According to NHK Japan on July 25, Kugo Shotaro, chief economist at Daiwa Institute of Research, stated, "These tariffs could reduce Japan's real GDP by 0.6% this year," and predicted, "The impact will grow over time, with the decline possibly expanding to as much as 3.2% by 2029."


Kiuchi Takahide, chief economist at Nomura Research Institute, analyzed that Japan's GDP will decrease by 0.55% over the next year. He also warned, "America's 'America first' policy is increasing the risk for Japanese companies investing in the US," and "Some companies may reconsider their investment plans in the United States."


Kento Minami, economist at Daiwa Securities, said, "The 15% mutual tariff, along with the existing 50% tariffs on steel and aluminum, and 12.5% tariffs on automobiles, pharmaceuticals, and semiconductors, could contribute to a 0.6 percentage point decline in real GDP." He added, "If the tariff on the automotive sector had remained at 25%, the decline could have reached up to 1.1 percentage points. With this agreement, the GDP shock has been reduced to about half."

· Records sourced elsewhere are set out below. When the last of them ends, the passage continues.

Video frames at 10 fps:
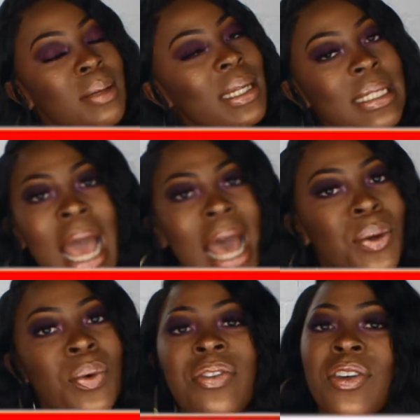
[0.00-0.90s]
to my
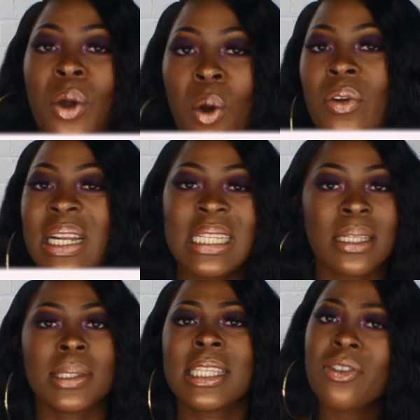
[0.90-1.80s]
channel if you're not already
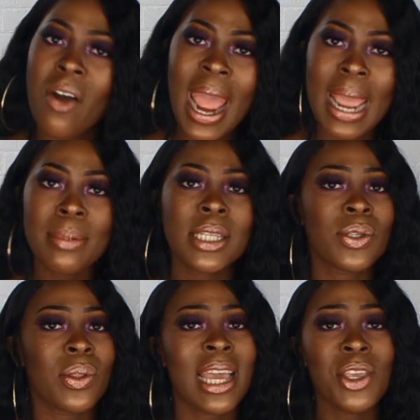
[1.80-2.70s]
subscribed,
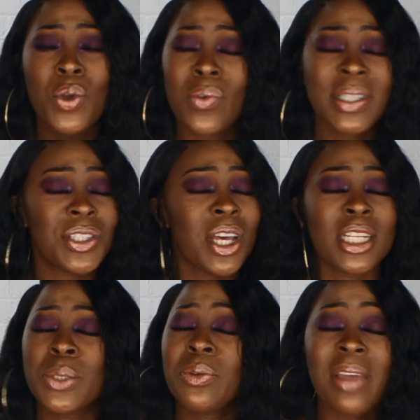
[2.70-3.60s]
so that you're in
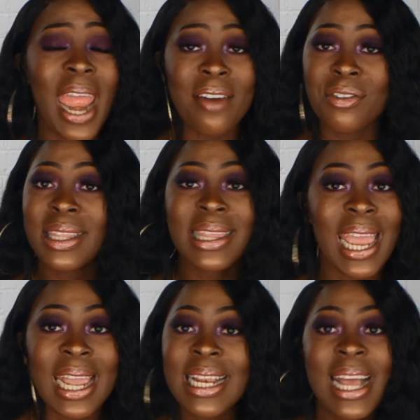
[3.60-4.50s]
touch with
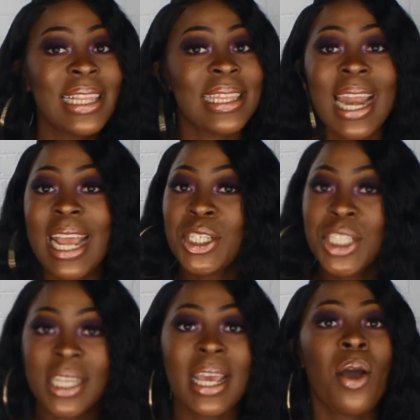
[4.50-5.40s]
everything that I
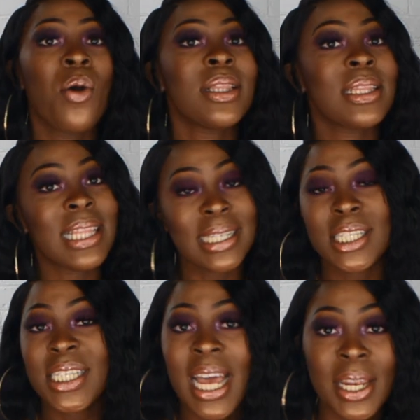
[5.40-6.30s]
share on this
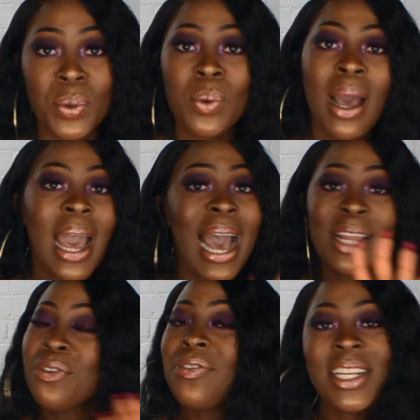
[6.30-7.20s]
channel. I
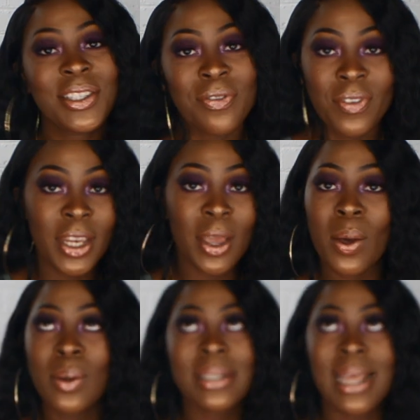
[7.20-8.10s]
do fashion
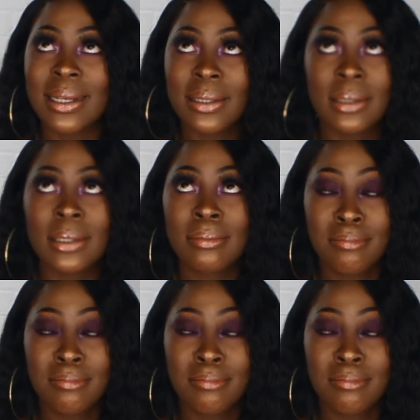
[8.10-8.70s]
videos and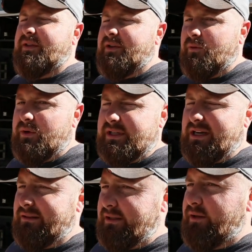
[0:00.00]
There was
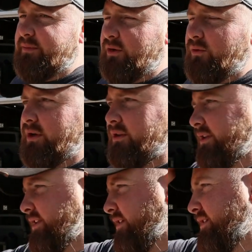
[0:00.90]
a little bit of
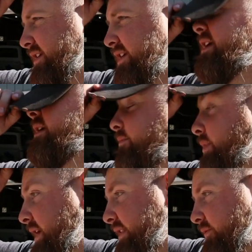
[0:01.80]
oil in there,
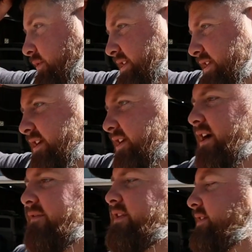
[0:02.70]
but there wasn't
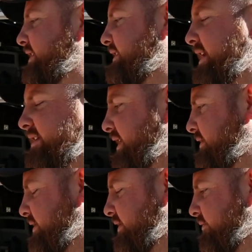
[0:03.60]
enough. This thing takes
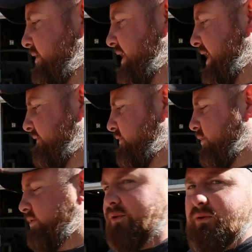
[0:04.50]
like 3.5
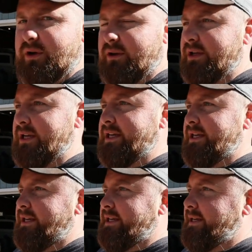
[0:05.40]
quarts of oil,
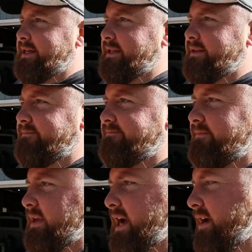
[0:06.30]
and
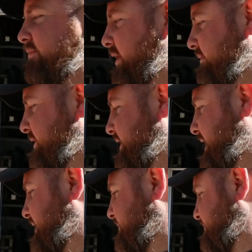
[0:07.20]
I'd probably
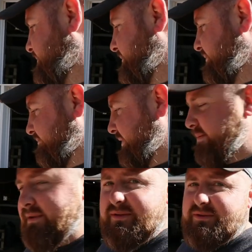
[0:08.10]
say
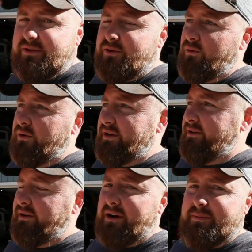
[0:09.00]
maybe there was a quart
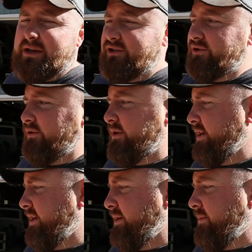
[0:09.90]
in there, I'm not sure.
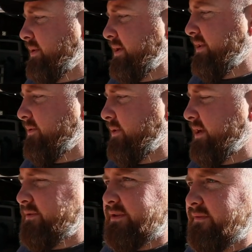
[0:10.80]
But either
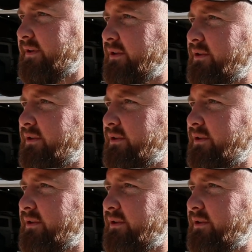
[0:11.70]
way, it was a fail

Such forecasts stem from concerns about the macroeconomic soundness of the Japanese economy. The International Monetary Fund (IMF) suggested on this day that if Japan implements economic stimulus measures, support should be provided temporarily and only to vulnerable groups.


According to Trading Economics, Japan's government debt-to-GDP ratio in 2024 was 237%, which is considered high. This is overwhelmingly higher than Greece (151%) in second place, Italy (135%) in third, and the United States (121%) in fourth.


In Japan, there is a possibility that strong economic stimulus measures may be introduced for political reasons. On July 20, after the ruling Liberal Democratic Party suffered a crushing defeat in the House of Councillors (upper house) election, populist stimulus measures and opposition-led consumption tax cut policies are gaining traction.


Julie Kozack, IMF spokesperson, said at a briefing that day, in response to questions about the fiscal stimulus pledges made by various parties during the House of Councillors election, "We assess that Japan remains in a position with limited fiscal space due to high public debt and the need for future spending related to an aging population." She added, "Generalized subsidies and tax cuts should be avoided," explaining, "This is not an efficient way to use limited fiscal resources."